E por aqui me quedo com a transcrição pois se continuasse por mais uma linha que fosse, era tentado a copiar o livro todo.
E também porque tanto à Alemanha nazi como à URSS se lhes tinha metido nas cabeças que haviam de destronar a hegemonia britânica passando eles a dominar os demais povos, Espanha foi considerada o teatro fundamental para isolar a Europa ocidental do resto do mundo. Quem dominasse a Península Ibérica haveria de controlar a Europa.
Aquela de os anarquistas quererem «o empobrecimento geral nivelador», faz-nos lembrar o discurso do PCP no post-25 de Abril de 1974 quando falava em democracia. Sim, passados cerca de 50 anos, o discurso repetiu-se aqui mesmo ao lado de onde foi proferido inicialmente. Dá para repetir a frase de Friedrich Hölderlin que já citei tanta vez: «somos originais porque não sabemos nada» …
Cenário internacional de grande fragilidade e França, com um Governo presidido por Léon Blum, a querer conciliar o inconciliável, a demagogia eleitoralista e as exigências sociais a dificultarem ou até mesmo a impedirem as políticas estrategicamente prementes para os superiores interesses do país. A toda esta envolvente se refere o Autor num excepcional desenvolvimento explicativo.

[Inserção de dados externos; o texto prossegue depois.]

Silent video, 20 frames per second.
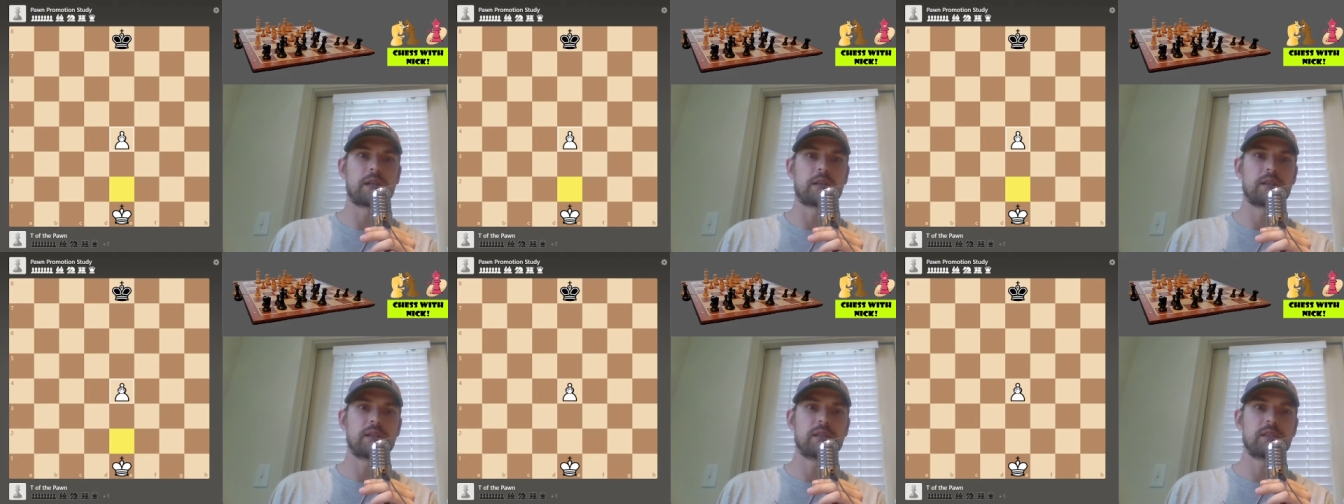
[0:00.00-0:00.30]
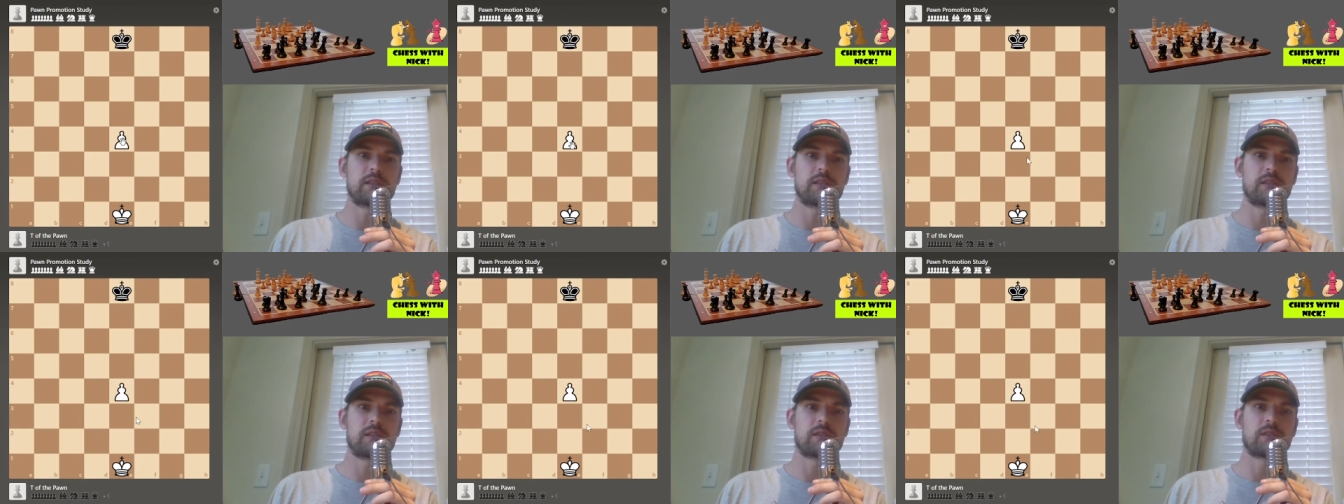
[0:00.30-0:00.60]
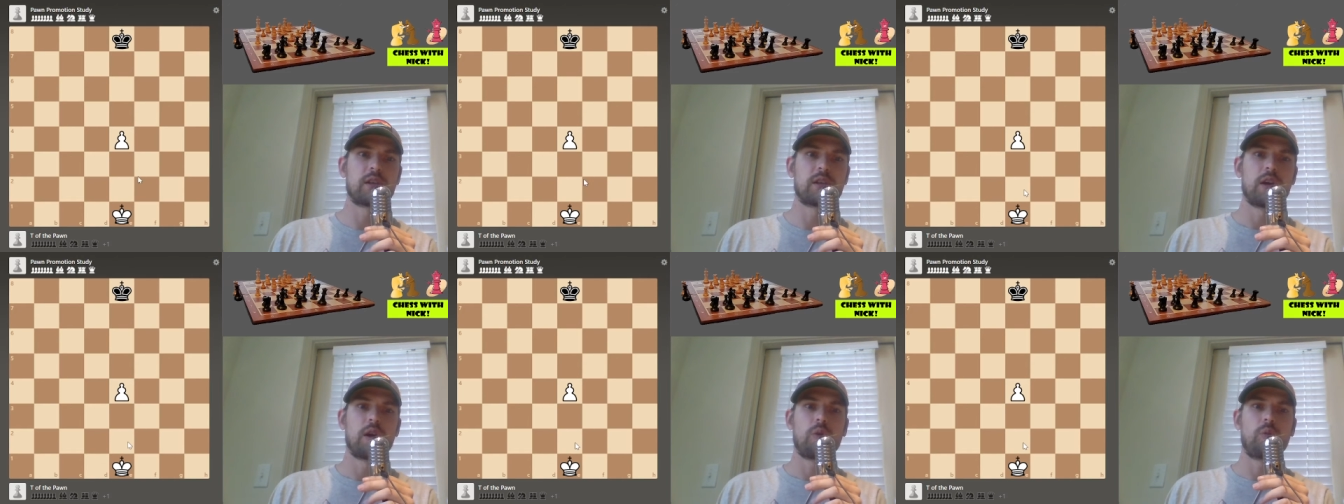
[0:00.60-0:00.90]
and this
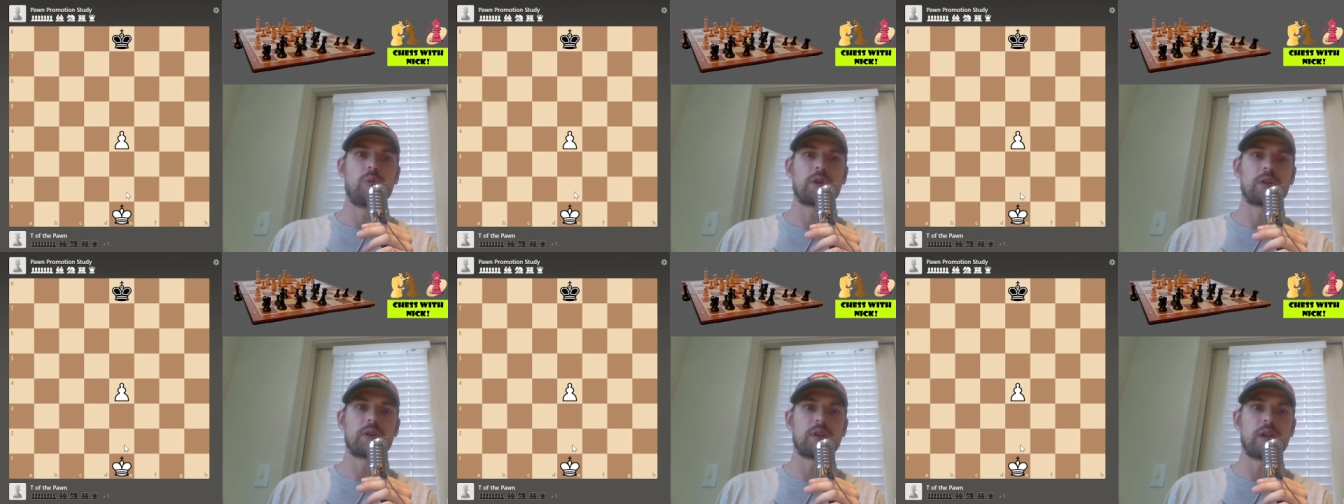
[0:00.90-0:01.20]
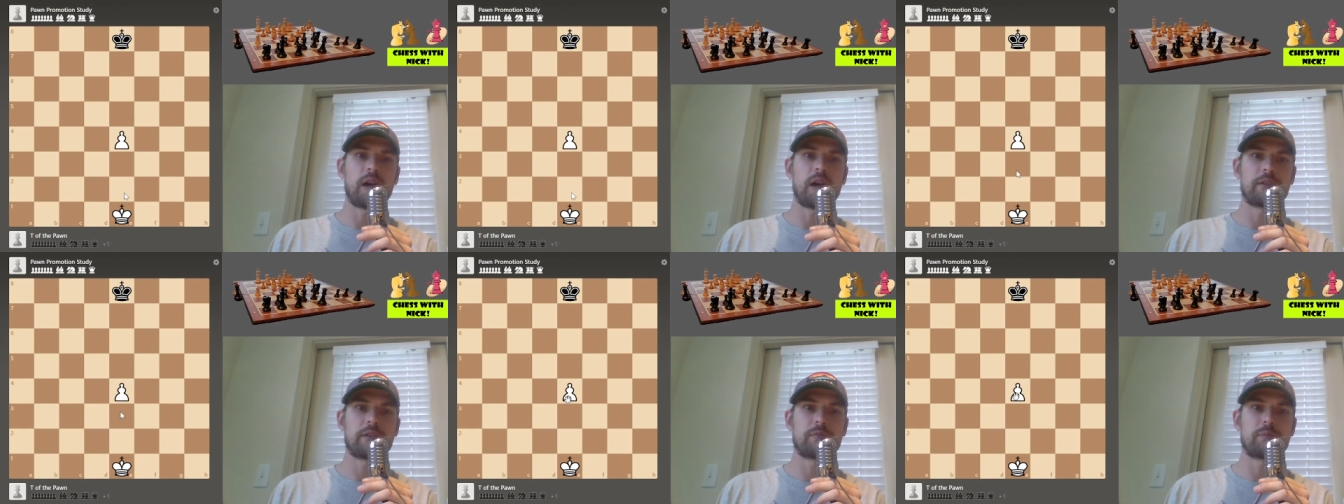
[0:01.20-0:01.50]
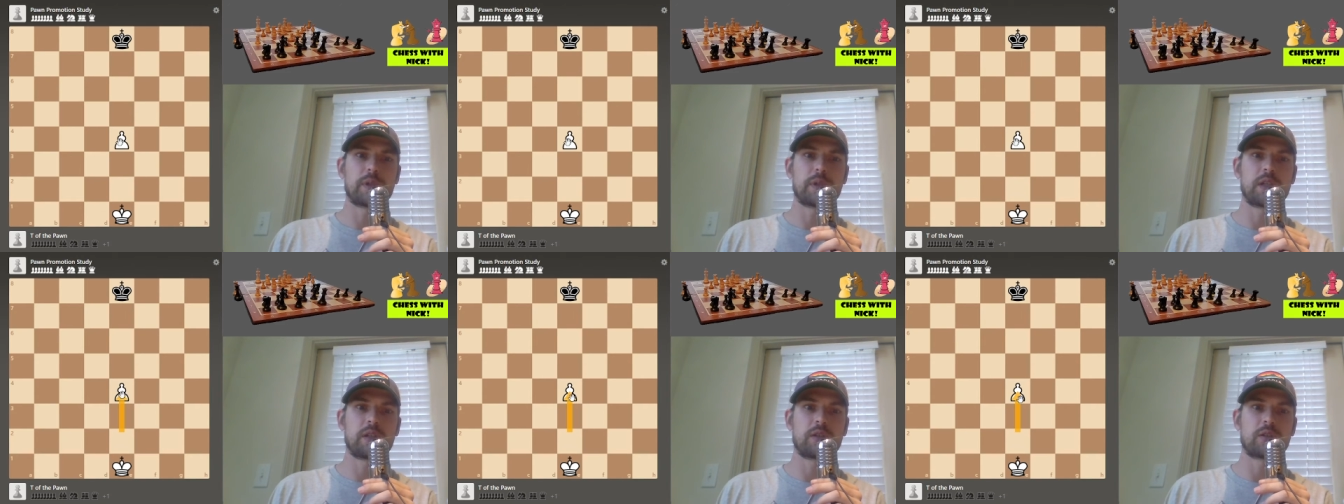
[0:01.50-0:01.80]
is what a lot of
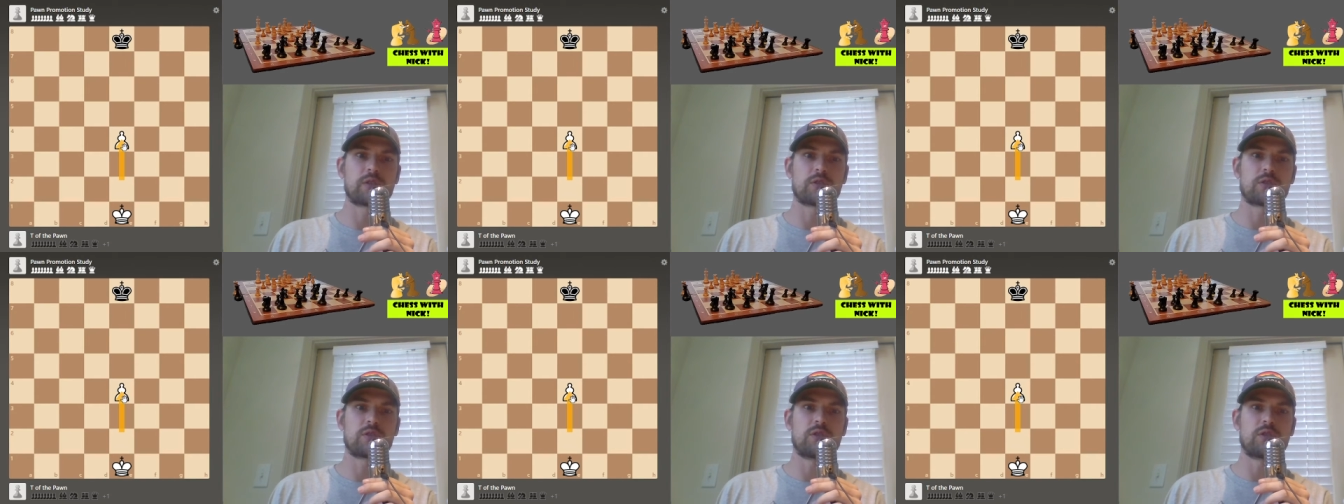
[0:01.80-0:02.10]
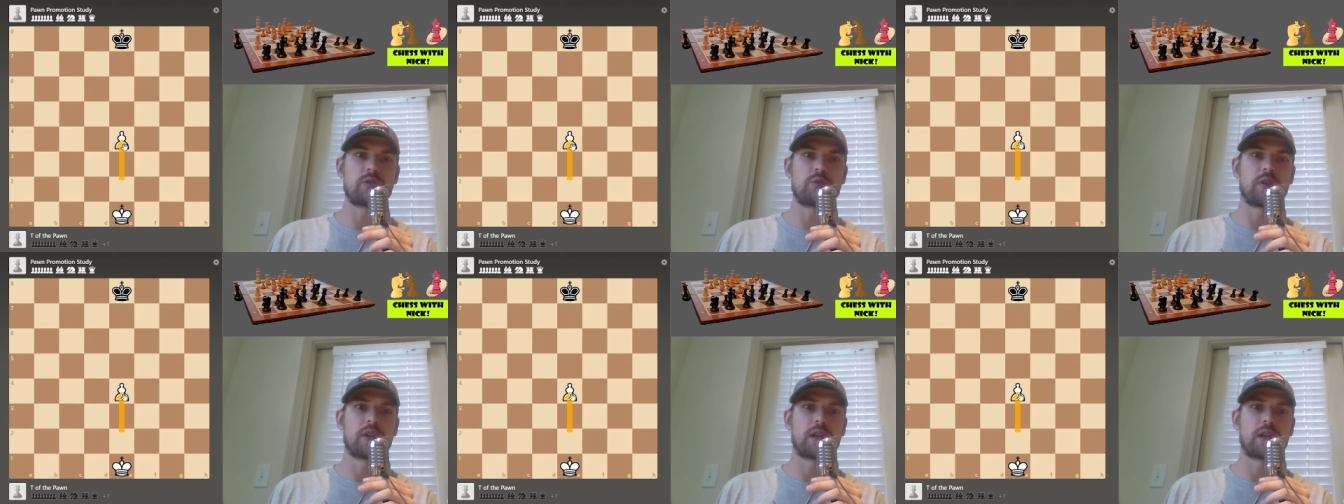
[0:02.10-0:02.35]
beginners do.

Portugal como centro de muitas discussões desde Moscovo a Londres e Salazar a desenvolver uma política de grande clareza na defesa dos princípios em que cria. O xadrez mundial a desenhar-se junto das fronteiras portuguesas e nós, os não comunistas, a termos hoje que reconhecer que o nosso anti-salazarismo poderia ter muitos fundamentos mas não os relativos à guerra civil espanhola.
Somos transportados ao longo do livro através de relatos admiráveis; inúmeros os factos históricos descritos que não éramos capazes de imaginar; ficamos com a sensação de estarmos a participar nas reuniões, com os diplomatas a terem que dizer o que os respectivos patrões lhes impunham, a ouvirem coisas para que não estavam preparados, a improvisarem argumentos que os poderiam conduzir à demissão nas situações mais benignas ou à decapitação física nas mais intervencionistas.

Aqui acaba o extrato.